What do you see with pio run --verbose?

In terms of what?

In the beginning I see
LibraryManager: Installing mylibrary
mylibrary @ commitxxx is already installed

I think the problem you are facing here is because of nesting… you have your main code, which is source controlled in one repo, and you have your library (cloned into to .piolibdeps), source controlled in another repo. VSCode doesn’t seem to be able to hand the nesting… if you add the library folder to the workspace, try to open the git repo manually (View -> Command Palette -> Git open repository),etc it doesn’t seem to do anything. You’ll probably have to use the command line to manage the nested repo, or use a external GUI tool like Github desktop or TortoiseGit.

Ok… I guess I’m stuck using the external gui stuff. It would have been nice to have PIO or VSCode handle it. But if It’s not possible.
I can’t be the only one who’s developing a library and a main program at the same time.

Is there a better way to do it?

Could you provide a simple project to reproduce this issue with all details?

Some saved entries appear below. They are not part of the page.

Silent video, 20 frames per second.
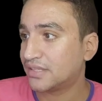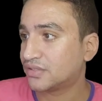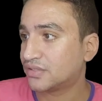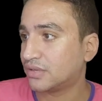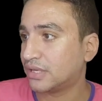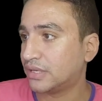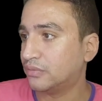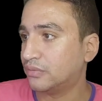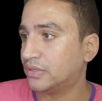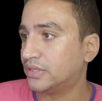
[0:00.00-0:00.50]
So
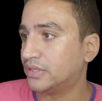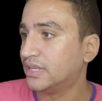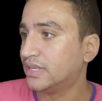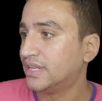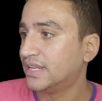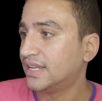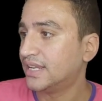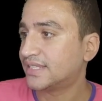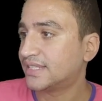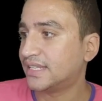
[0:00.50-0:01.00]
I will
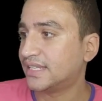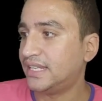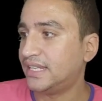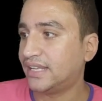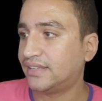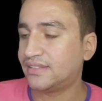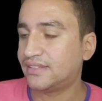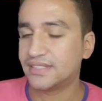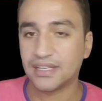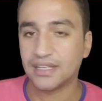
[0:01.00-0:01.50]

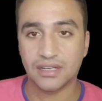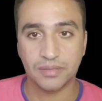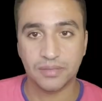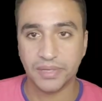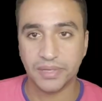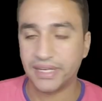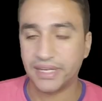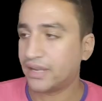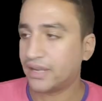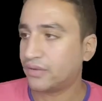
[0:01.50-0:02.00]
select the
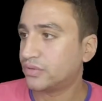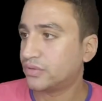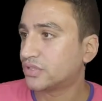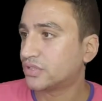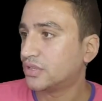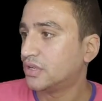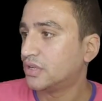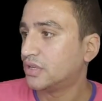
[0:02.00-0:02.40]
Arabic language.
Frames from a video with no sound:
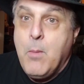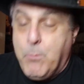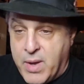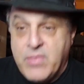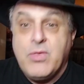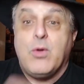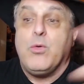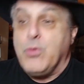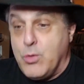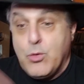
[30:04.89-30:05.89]
But
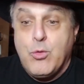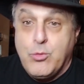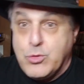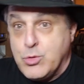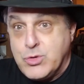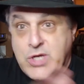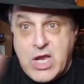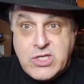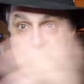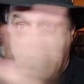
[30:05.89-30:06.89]
they're
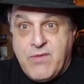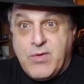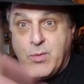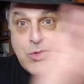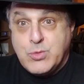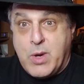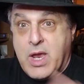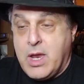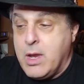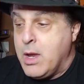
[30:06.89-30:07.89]
chasing every which
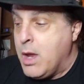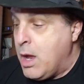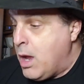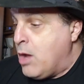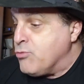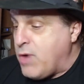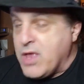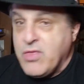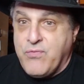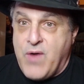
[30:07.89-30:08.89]
way,
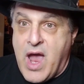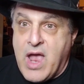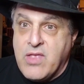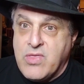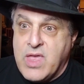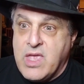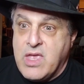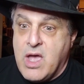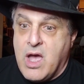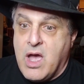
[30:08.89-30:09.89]
trying to find the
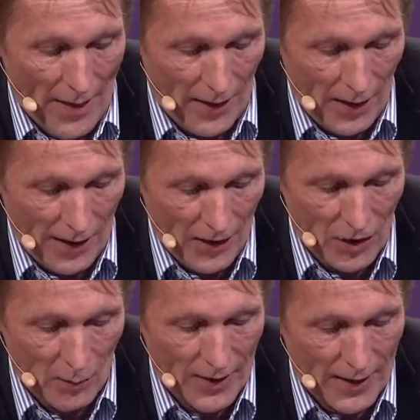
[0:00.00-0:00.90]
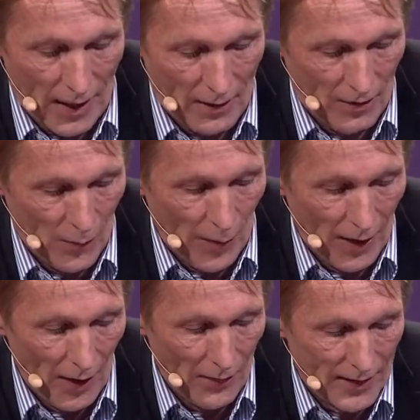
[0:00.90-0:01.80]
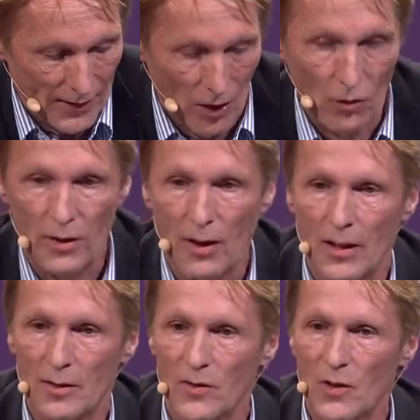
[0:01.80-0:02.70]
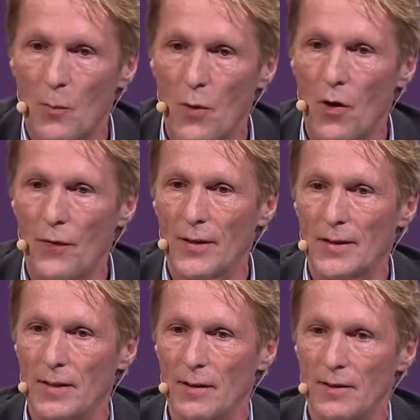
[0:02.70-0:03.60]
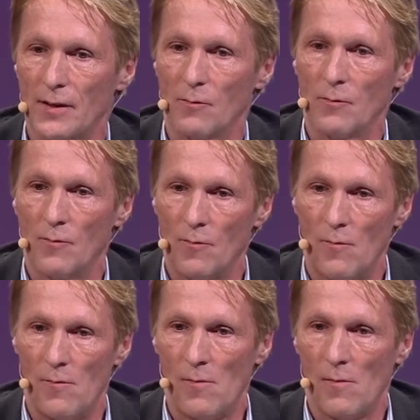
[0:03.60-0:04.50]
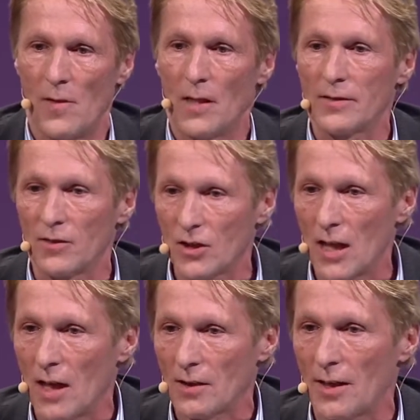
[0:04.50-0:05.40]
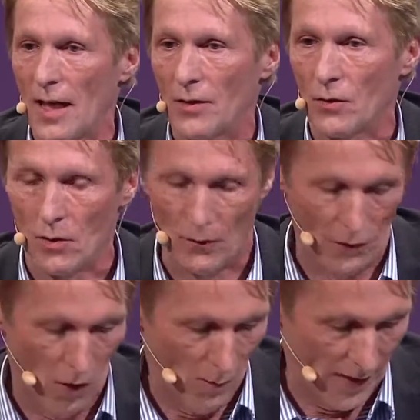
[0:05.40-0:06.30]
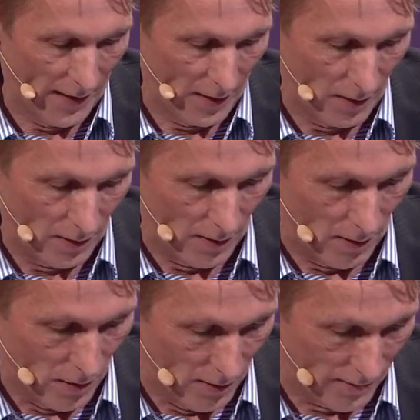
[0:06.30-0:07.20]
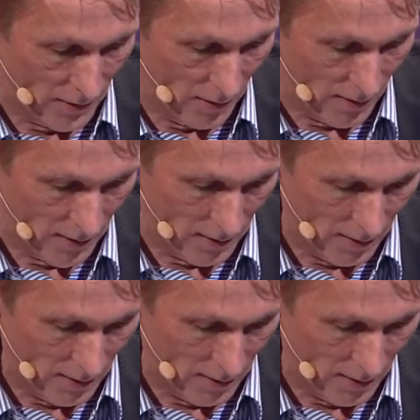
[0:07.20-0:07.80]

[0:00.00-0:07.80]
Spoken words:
the leadership stuck to the belief that socialism is a perfect system, and the Stasi had to conform that, of course.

Thanks!

Sure. I can try to set something up.
But… Maybe I’m just doing something wrong.

Say I have my main code in Repo A and I have my own library in Repo B.
How do I use my library in Repo B in my main code project in Repo A and still make and see changes to my library (repo B) while working in the main project?

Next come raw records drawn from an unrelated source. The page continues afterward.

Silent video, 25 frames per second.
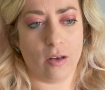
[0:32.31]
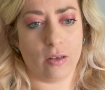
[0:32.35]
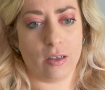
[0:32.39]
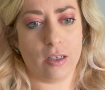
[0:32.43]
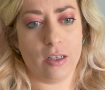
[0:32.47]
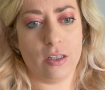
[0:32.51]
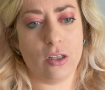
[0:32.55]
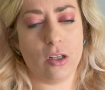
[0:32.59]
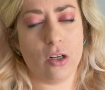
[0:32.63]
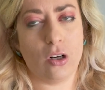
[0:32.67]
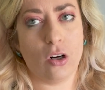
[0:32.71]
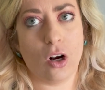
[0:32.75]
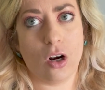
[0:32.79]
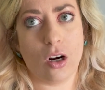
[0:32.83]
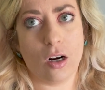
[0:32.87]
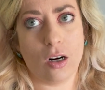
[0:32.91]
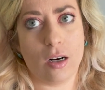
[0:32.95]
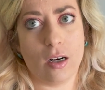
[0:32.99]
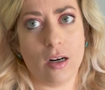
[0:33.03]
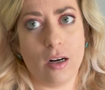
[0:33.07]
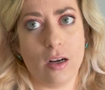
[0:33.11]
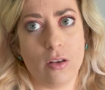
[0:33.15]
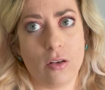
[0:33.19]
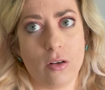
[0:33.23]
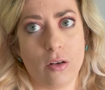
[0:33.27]
because there
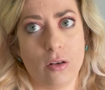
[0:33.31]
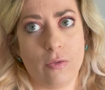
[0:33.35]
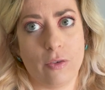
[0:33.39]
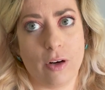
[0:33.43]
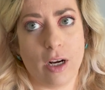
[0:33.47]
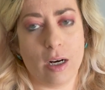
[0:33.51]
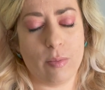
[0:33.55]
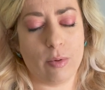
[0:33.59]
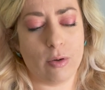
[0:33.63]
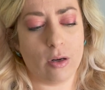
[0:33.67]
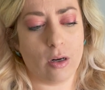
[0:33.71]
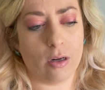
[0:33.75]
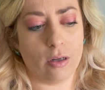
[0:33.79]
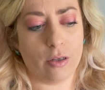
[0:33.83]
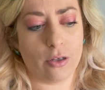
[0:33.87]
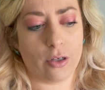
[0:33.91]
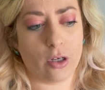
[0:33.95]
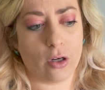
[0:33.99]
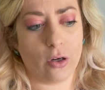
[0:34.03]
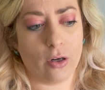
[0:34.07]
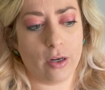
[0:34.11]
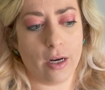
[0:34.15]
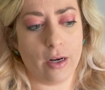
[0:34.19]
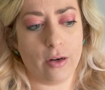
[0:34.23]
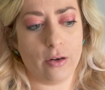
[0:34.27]
are other fiber arts
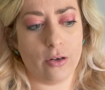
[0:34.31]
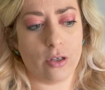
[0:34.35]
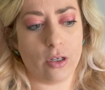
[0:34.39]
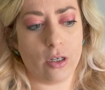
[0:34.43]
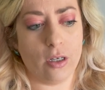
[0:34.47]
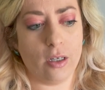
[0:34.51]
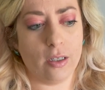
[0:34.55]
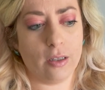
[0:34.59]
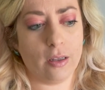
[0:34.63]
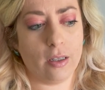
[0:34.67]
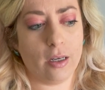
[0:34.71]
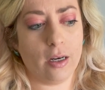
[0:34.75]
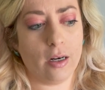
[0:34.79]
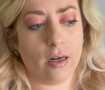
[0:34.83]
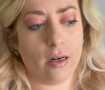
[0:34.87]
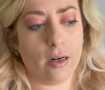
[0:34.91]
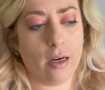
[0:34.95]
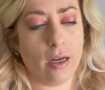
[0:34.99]
creators on there,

I’m sure I’m not the only one that develops library code while working on main code…

What’s the best way to do this? If I import the library in plaformio.ini into .piolibdeps then it doesn’t track repo B.

Since what it sounds like you really want is for the library to be tracked the VSCode source control view… how about having that library in another folder, and adding that to the VSCode workspace? In other words, completely ignore the version in .piolibdeps… let platformio manage that copy.

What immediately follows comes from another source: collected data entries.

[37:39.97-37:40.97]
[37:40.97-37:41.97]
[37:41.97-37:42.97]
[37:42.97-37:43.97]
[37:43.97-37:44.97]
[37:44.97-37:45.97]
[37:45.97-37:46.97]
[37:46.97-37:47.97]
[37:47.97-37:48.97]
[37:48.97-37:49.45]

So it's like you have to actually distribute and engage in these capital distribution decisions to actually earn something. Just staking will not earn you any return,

i.e say for my tracerWifi project code, say I needed to make changes to the elaspedMillis library (which I’m a maintainer of) … so I have it set as a git style lib_deps dependency for my tracerWifi project, and git clone the elapsedMillis library somewhere else onto my computer (e.g. /home/pfeerick/repos/libraries/elapsedMillis) and then added that folder to the VSCode workspace… (File -> Add Folder to Workspace). You get source control views for your main code and for your library…

The only tricky bit I see happening is that in your main code, you might need an extra_script to ensure it always does a git pull if needed to ensure it has the latest commit of the library…

Actually, on second thoughts, I think your original idea was spot on… clone it out to a separate folder (e.g. /home/pfeerick/repos/libraries/elapsedMillis), add the library folder to the workspace, and then tell platformio about that libraries folder in your platformio.ini like lib_extra_dirs = /home/pfeerick/repos/libraries/ … that seems like it should work… you get both the locally editable library, which is used by your main code, and since you’ve added it separately to the workspace, it shows up in source control.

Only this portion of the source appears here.